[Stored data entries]

_____

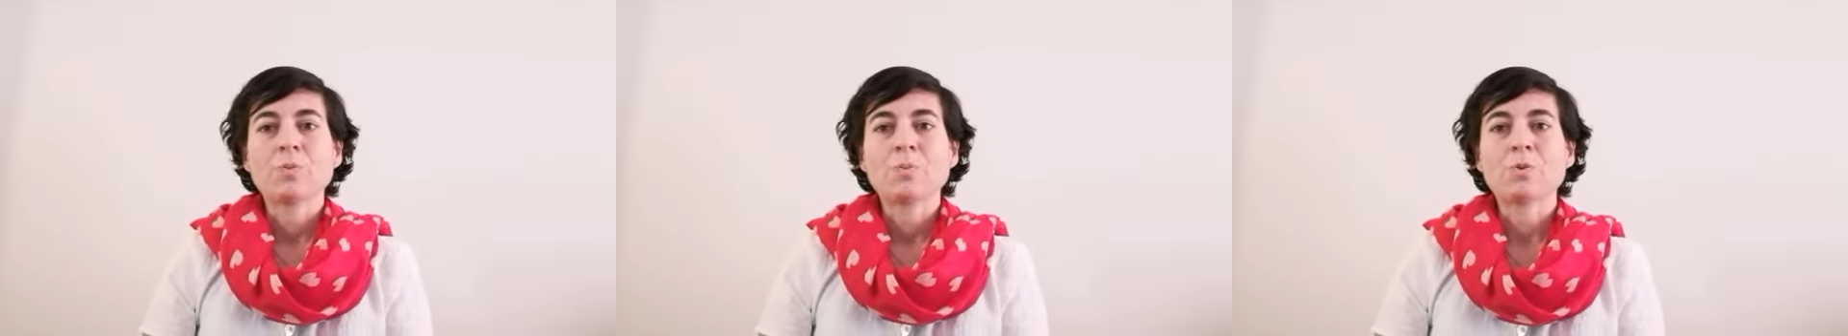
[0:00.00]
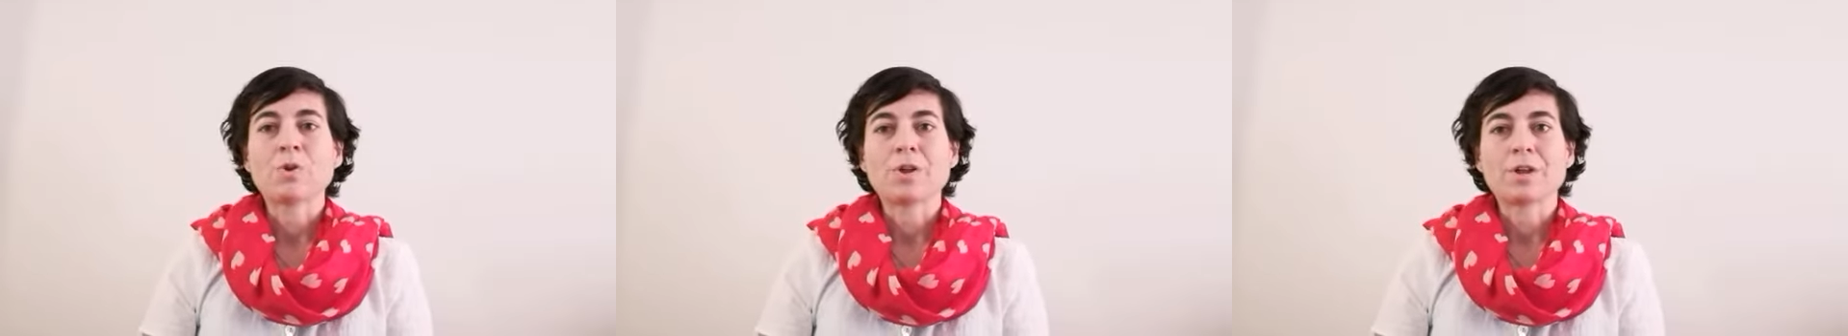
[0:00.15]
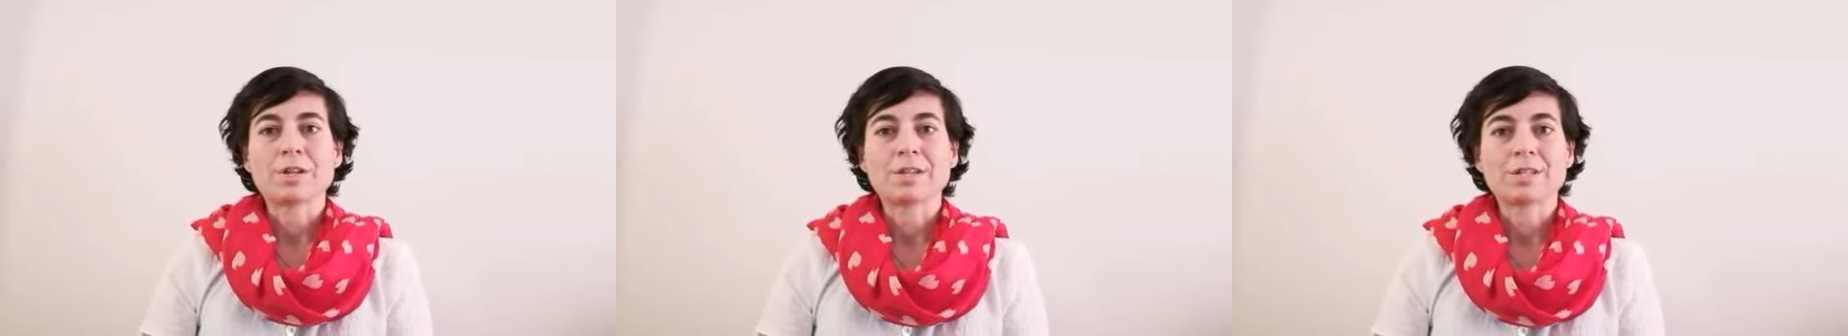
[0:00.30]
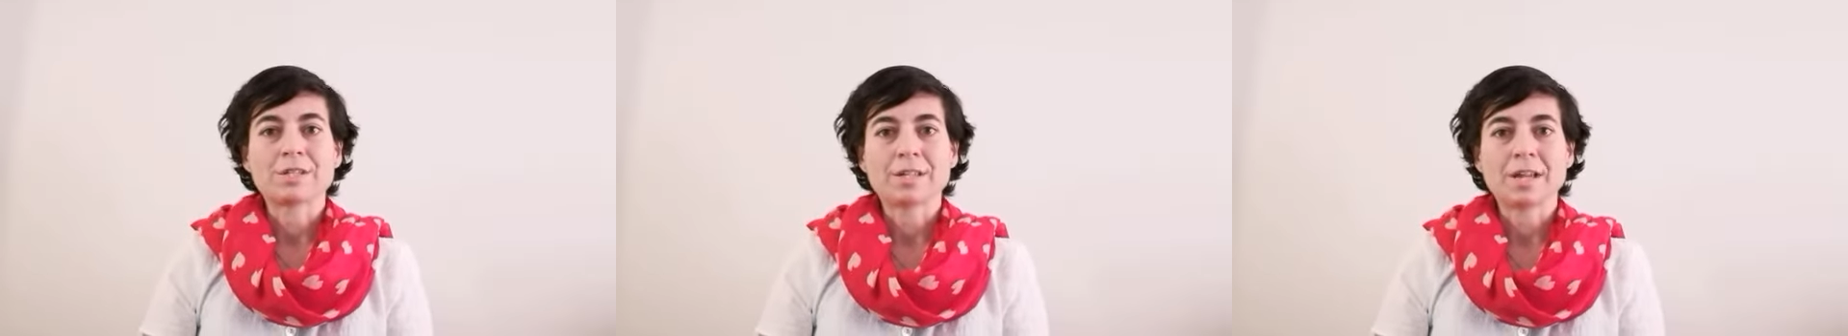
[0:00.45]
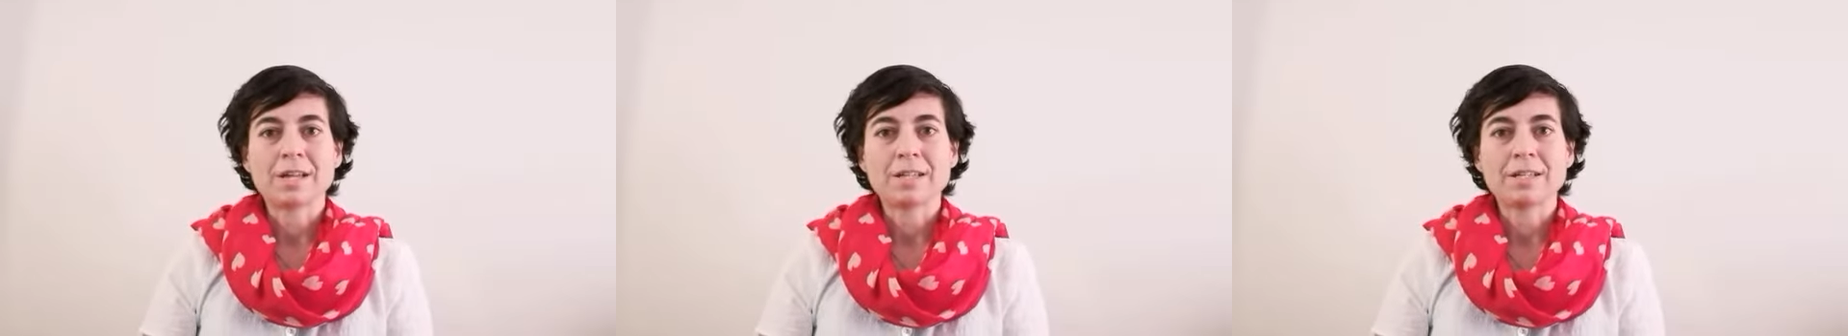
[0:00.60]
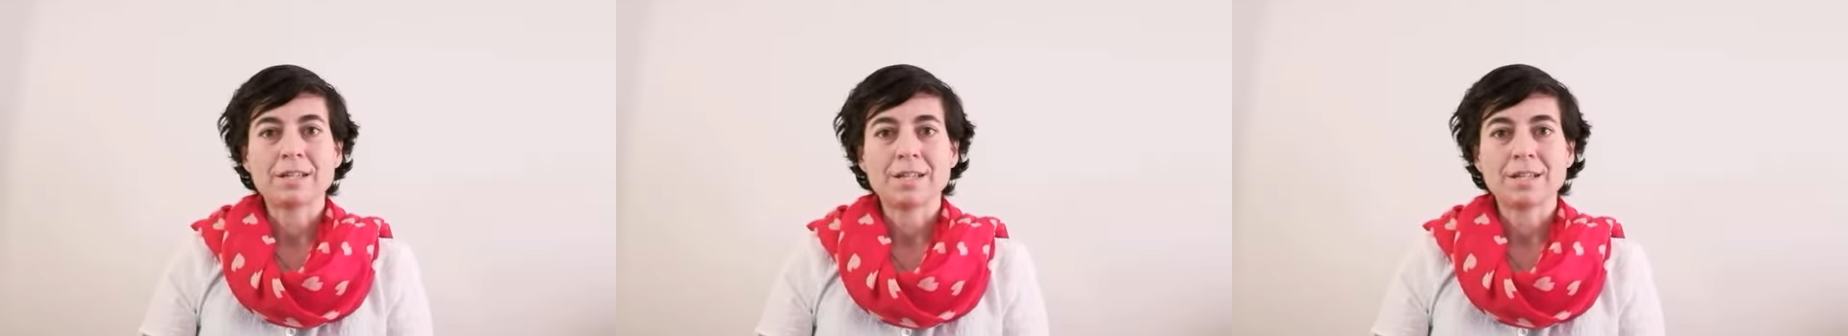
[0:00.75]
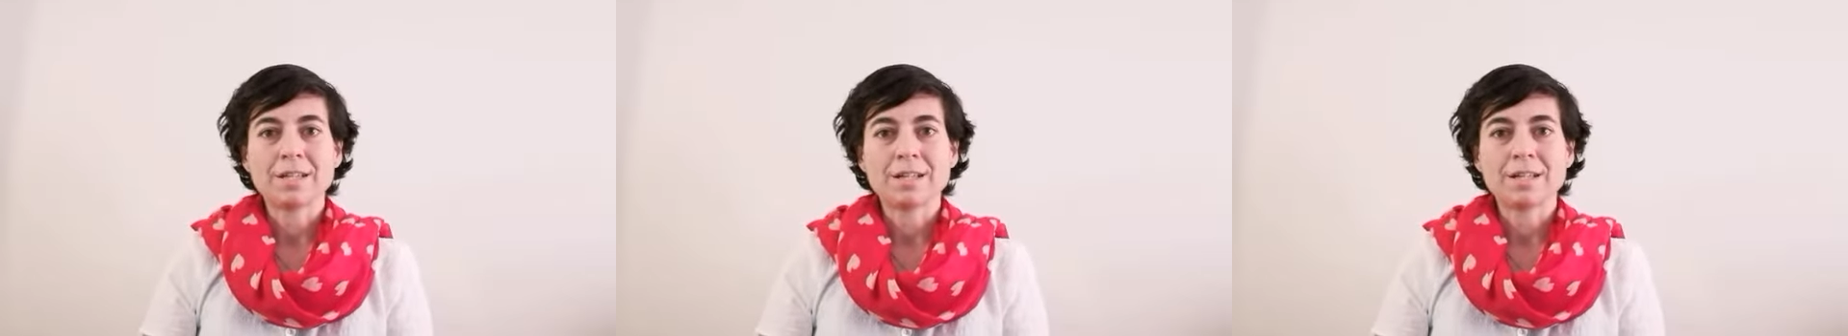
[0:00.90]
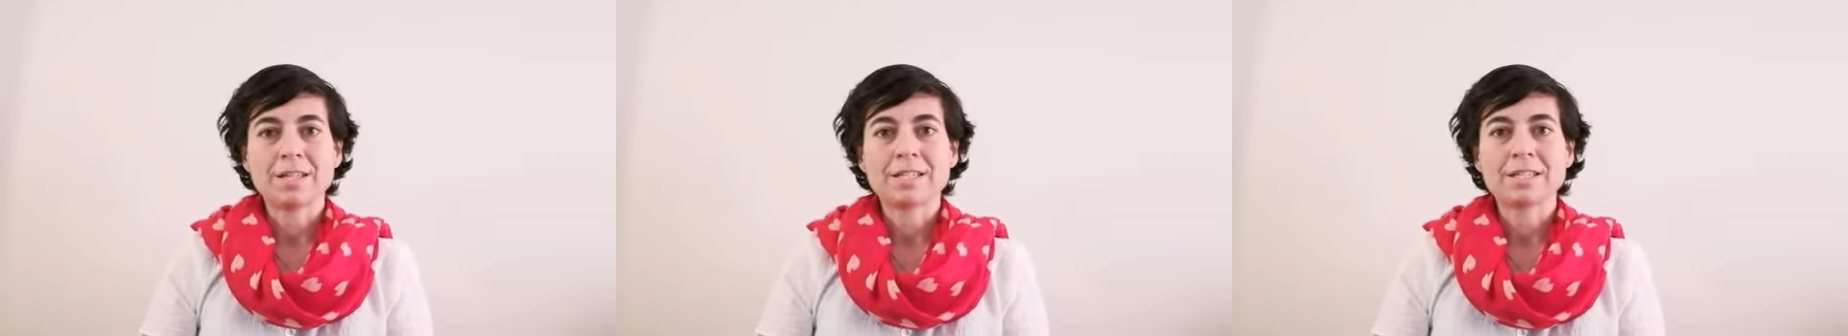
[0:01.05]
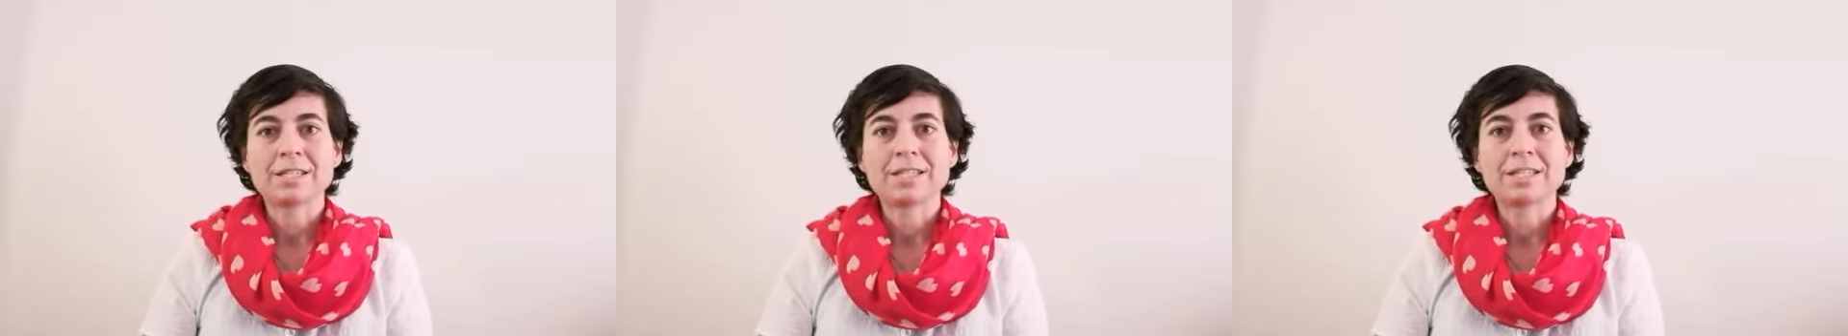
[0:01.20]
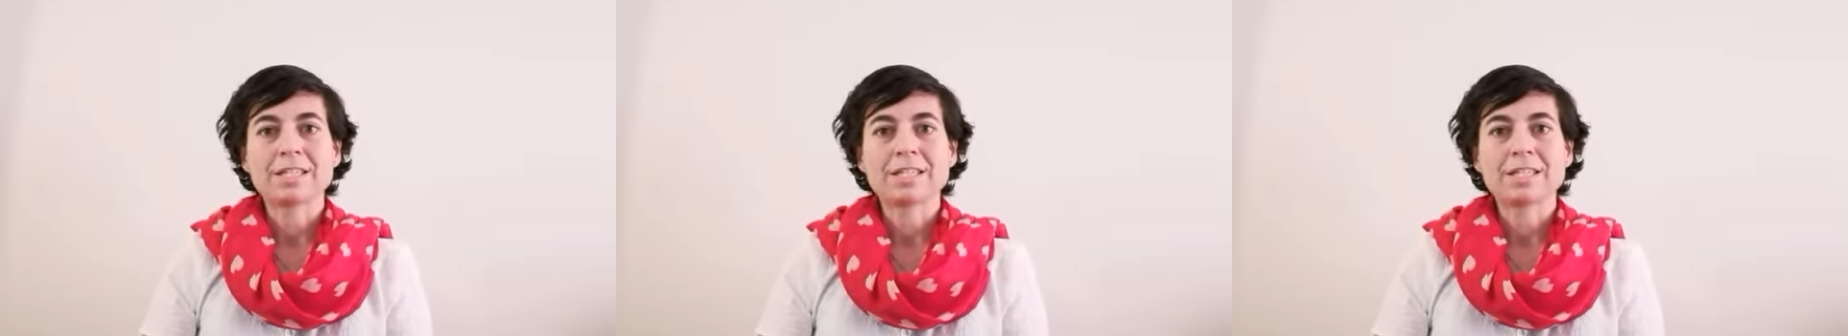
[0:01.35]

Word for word: Project's title is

_____

**Exercise**
Write the data out again exactly, but without its images.

**Task answer**
[0:00.00]
[0:00.15]
[0:00.30]
[0:00.45]
[0:00.60]
[0:00.75]
[0:00.90]
[0:01.05]
[0:01.20]
[0:01.35]

Word for word: Project's title is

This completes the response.